The Mudcat Café TM
Thread #20301   Message #860820
Posted By: JohnInKansas
07-Jan-03 - 01:33 PM
Thread Name: Tech: Question - Scanners
Subject: RE: Tech, Question - Scanners
Also at Joe - your very old post May 00 -

I've found that taking a color scan - even if the source is black and white, then putting the color image into Photoshop Elements and converting to black/white will take most of the yellow out of old pages, and usually leaves a pretty clean image. If there's too much "gray" left where the yellow was, you can do an image "adjust threshold" on the black and white to take the gray out - and also get rid of small specks that can interfere with the OCR.
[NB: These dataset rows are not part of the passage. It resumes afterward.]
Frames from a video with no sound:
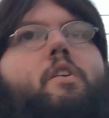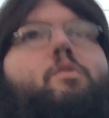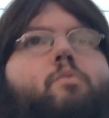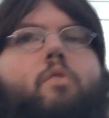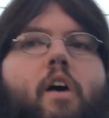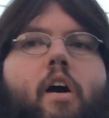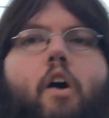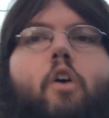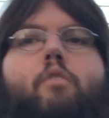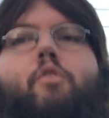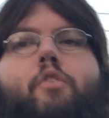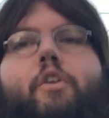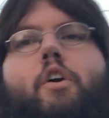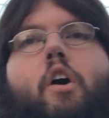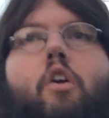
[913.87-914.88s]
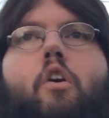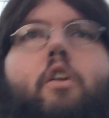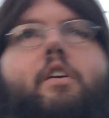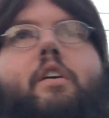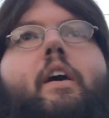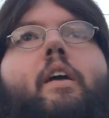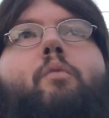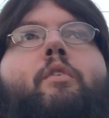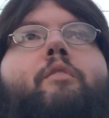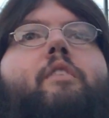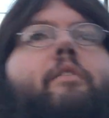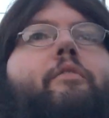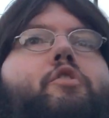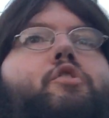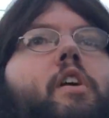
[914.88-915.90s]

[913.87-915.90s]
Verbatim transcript: because we're not overly hungry and we've never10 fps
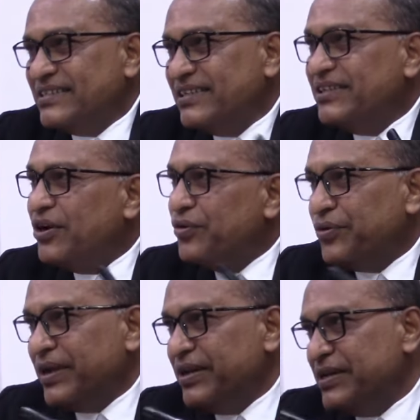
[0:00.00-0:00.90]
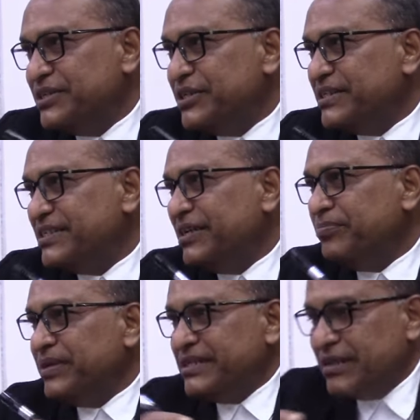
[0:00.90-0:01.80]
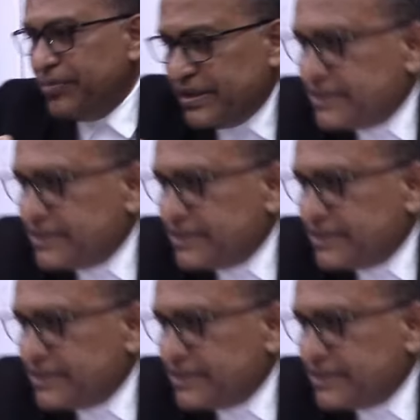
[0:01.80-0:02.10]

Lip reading: Sir, now you can initiate, sir. Please, I mean,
I've found that one of the most critical factors in how well OCR works is that the scan has to be "square to the page." Unfortunately, some of the old books weren't printed that way - wavy lines and slopes across the page, etc. TextBridge does (usually) a "straighten" operation before starting the OCR conversion, but it can only handle small amounts of skew automagically.

Another thing that sometimes confuses the OCR is "bleed though" from what's on the other side of the page. It may be there - enough for the program to see - even if it's not obvious to the eye. You solve that one by using a sheet the same color as what might bleed placed on top of the page being scanned - e.g. black paper as a backing for newspapers - so that the scanner sees a uniform color (any uniform color works) reflected off the back of the sheet. Helps a lot sometimes.

Of course, since you asked two years ago, you've probably learned more tricks than I have by now ...

John